Privacy in Mobile Systems

The objective of this project is to study the threats related to the disclosure of location information about users and propose mechanisms to protect the user against these threats. We are specifically interrested in two use-cases where the location of users can be disclused: (1) when they access location-based services and (2) when mobility traces are collected and published by third parties. This research was originally carried out in the framework of the Priva'Mov project.

Challenges & Contributions

With the rise of handheld mobile devices (smartphones, tablets, etc.), more and more people are able to access location-based services (LBSs for short). These services provide them real-time and contextual information according to their current location. However, each time an LBS receives a location, it can store it along with a timestamp and a link to a specific user. With all this knowledge, they are able to infer a lot of sensitive knowledge about their users, e.g., their home/work places or religious/political preferences. Hopefully, literature contains many counter-measures to protect location privacy of users. All those protection mechanisms propose various privacy guarantees, typically ranging from k-anonymity to differential privacy.

A first problem we stumbled upon is the evaluation of those protection mechanisms. All protection mechanisms are parameterized with one or several configuration parameters, that can take wide range of values. We are interested in assessing the practical effectiveness of these solutions, both in terms of privacy for the user and in terms of utility (i.e., quality of service the user can expect), across many configurations. Then, with the knowledge, designing new protection mechanisms is another challenging task. There is an inherent trade-off between privacy and utility, that is difficult to master.

Results

At first, we conducted a practical evaluation of a differentially private protection mechanisms [Most'14]. Results of our work show that adding noise is not enough and, despite their strong theoretical guarantees, these approaches can not protect users' privacy efficiently. Worst, when much noise is added, a choice must be made between a degraded utility (e.g., accepting to lose some results when querying a geolocated service) and a degraded performance (e.g., performing much more queries until all correct results are retrieved). We show it is difficult to find a trade-off between privacy, utility and performance by using existing solutions.

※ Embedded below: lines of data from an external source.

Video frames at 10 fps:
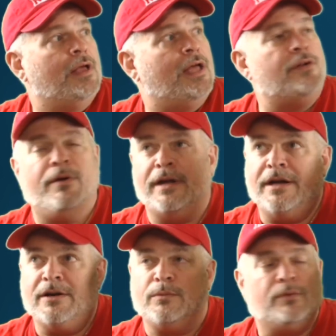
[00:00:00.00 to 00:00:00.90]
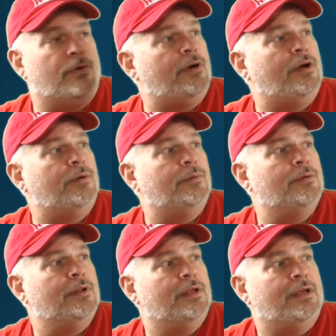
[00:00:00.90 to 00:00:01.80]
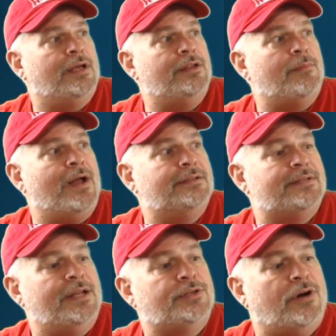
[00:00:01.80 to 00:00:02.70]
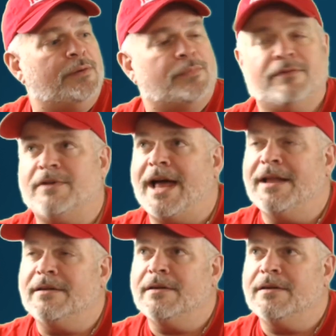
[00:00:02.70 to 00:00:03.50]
And your ear will grow, and you might say sharp or flat.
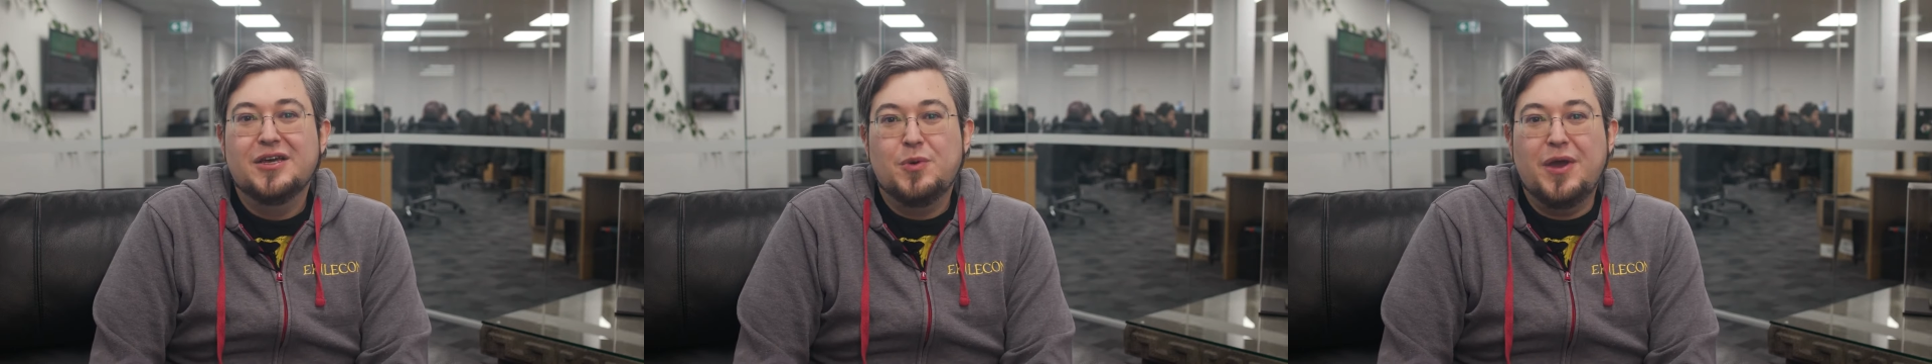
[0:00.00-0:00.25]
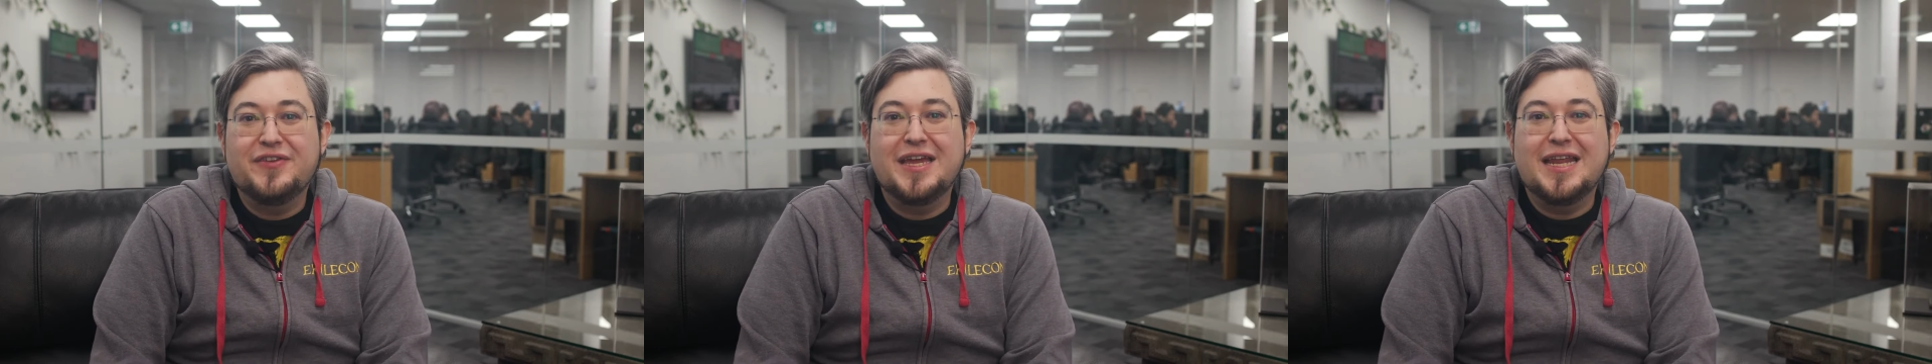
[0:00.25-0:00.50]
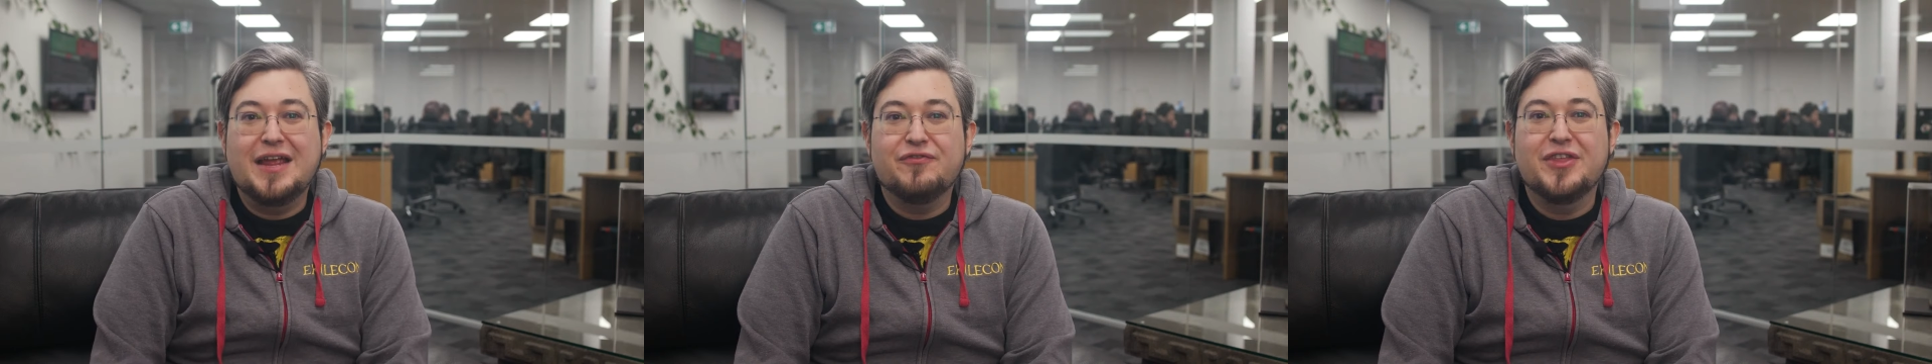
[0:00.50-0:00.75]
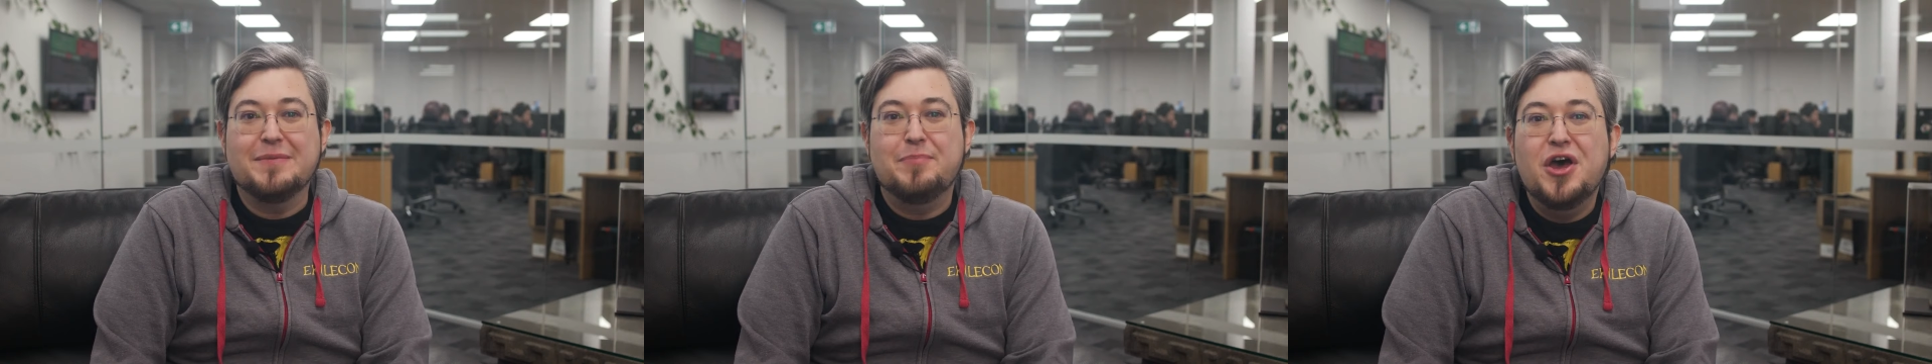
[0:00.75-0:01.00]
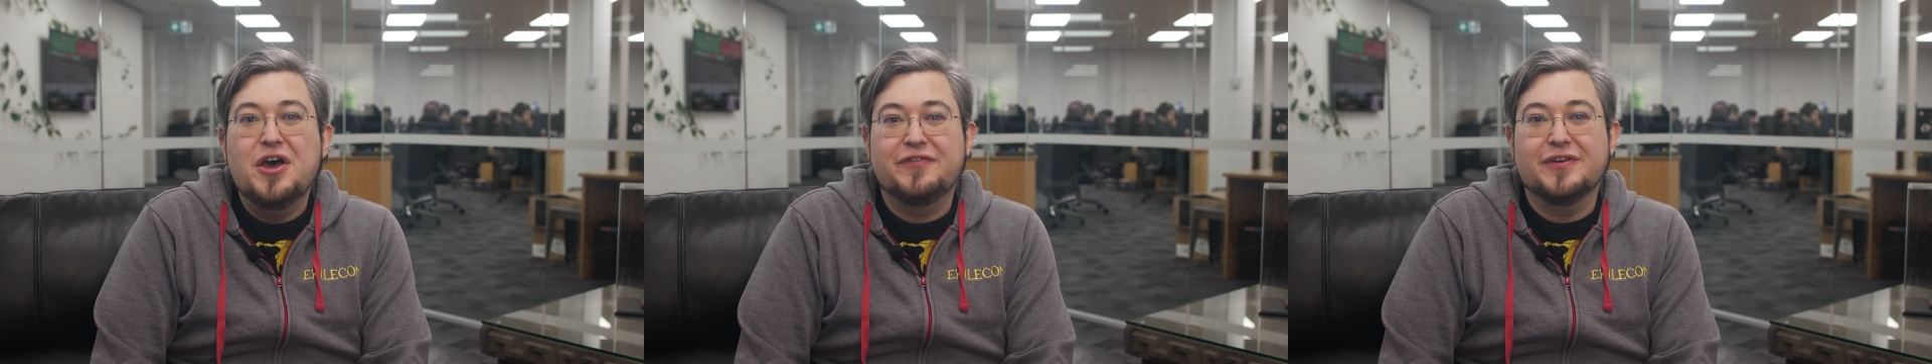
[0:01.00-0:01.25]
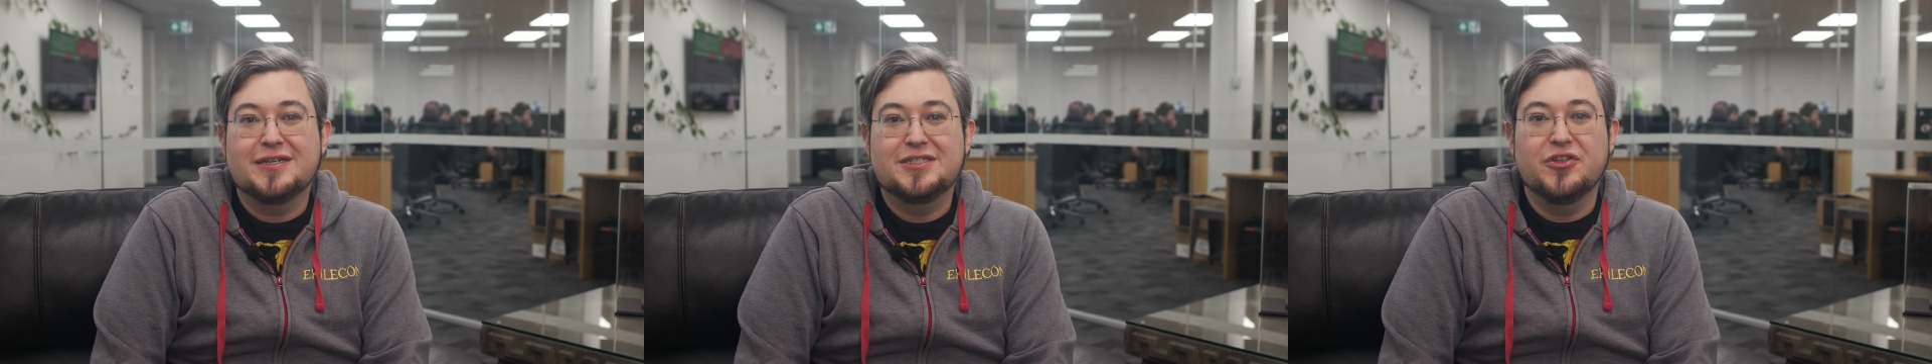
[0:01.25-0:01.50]
We have to get everything
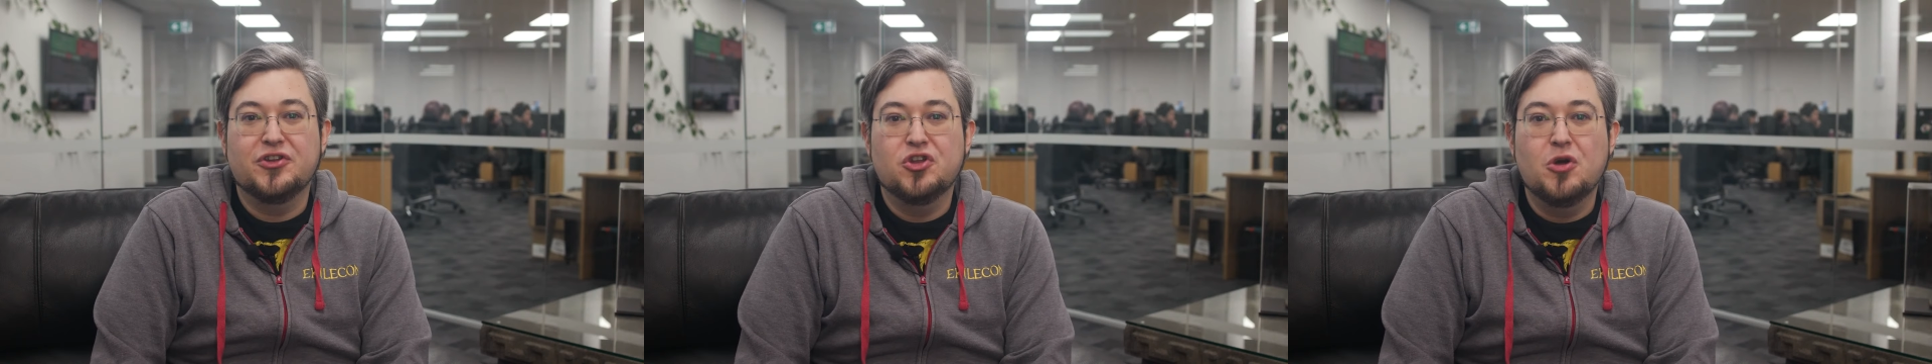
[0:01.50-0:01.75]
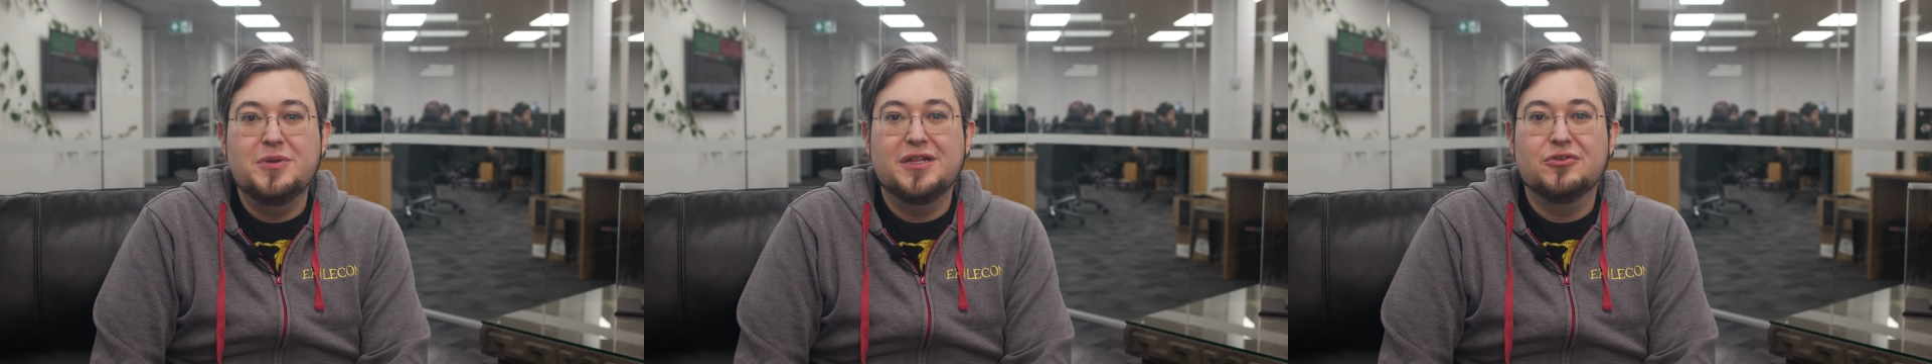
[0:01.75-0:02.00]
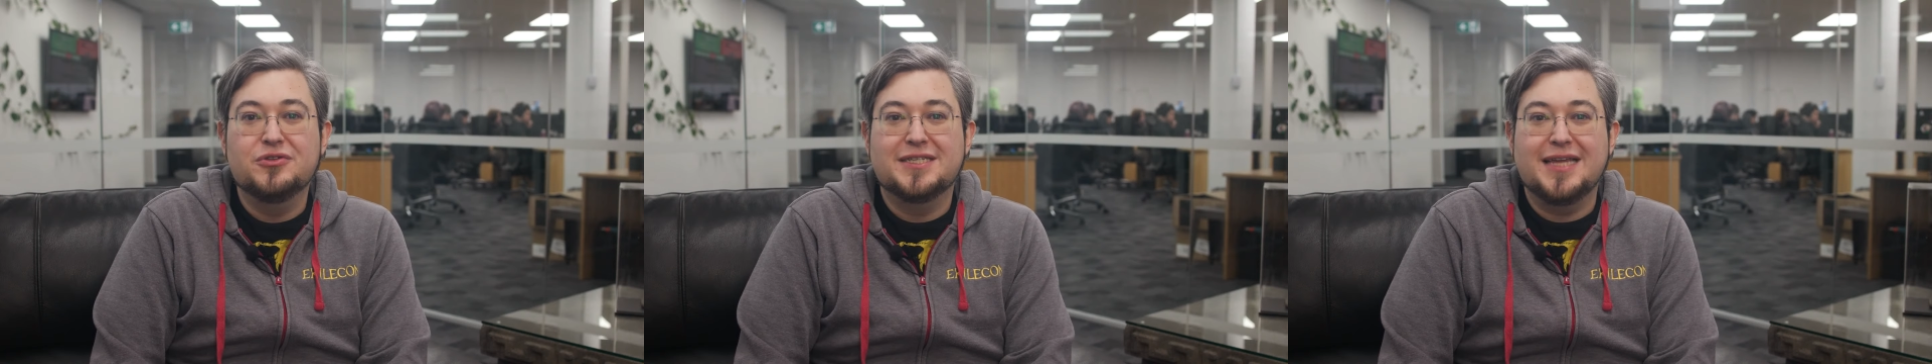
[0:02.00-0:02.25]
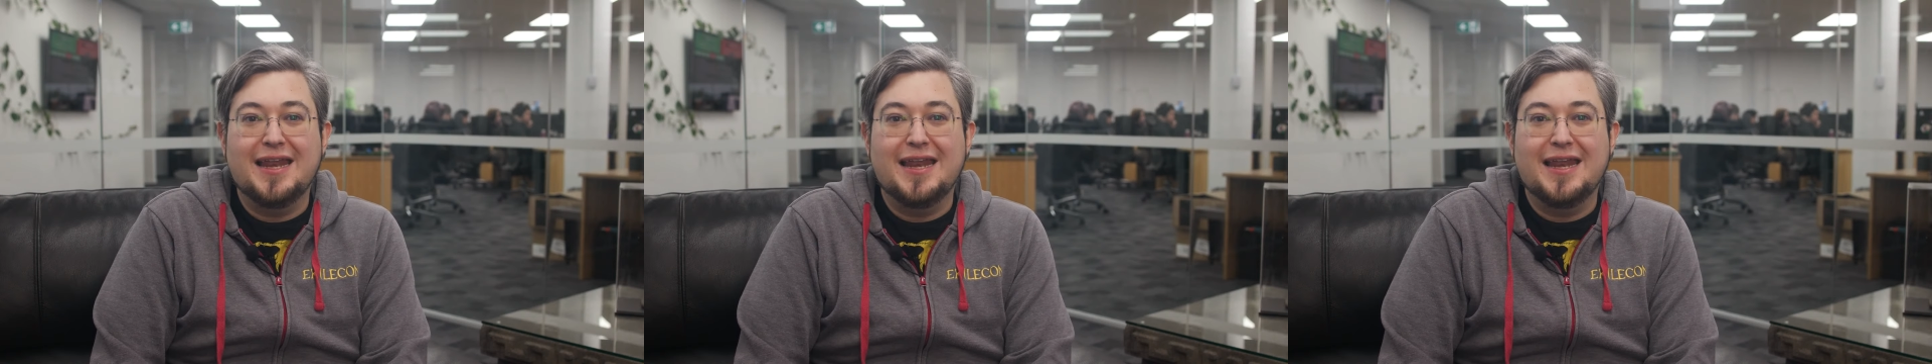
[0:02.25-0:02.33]
perfect so that nobody loses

Then we proposed a new protection mechanism called Promesse [TrustCom'15], whose goal was to distort the temporal information instead of the spatial information. It was shwon to be very efficient in protecting points of interest of users (i.e., important places where users spent their time such as home or work place).

More recently, we were interested in helping non-expert users to configure protection mechanisms. We proposed two approaches, that share the specificity of being objective-based. Instead of specifying configuration parameters, users are required to specify objectives in terms of privacy and utility. Then our systems compute an appropriate solution for those objectives to be met. ALP [SRDS'16] is a heuristic and iterative approach, which tries several solutions and propose the best one. Next, we proposed a more formal approach that produces a control law [Middleware'16], giving a direct relation between objectives and configuration parameters.

Contributors

Grants

The Priva'Mov project is supported by the LABEX IMU (ANR-10-LABX-0088) of Université de Lyon, within the program "Investissements d'Avenir" (ANR-11-IDEX-0007) operated by the French National Research Agency (ANR).

Selected publications

Software

Accio is a research oriented-tool whose goal is to provide a framework to study spatio-temporal data and location privacy. At its heart, Accio is a workflow management software whose goal is to schedule and execute operations, and then collect and anlyse their results. It comes with a large library allowing to perform various operations and is designed to be easily extended with new ones. Documentation for Accio is published on its own website, while the source code is available on GitHub.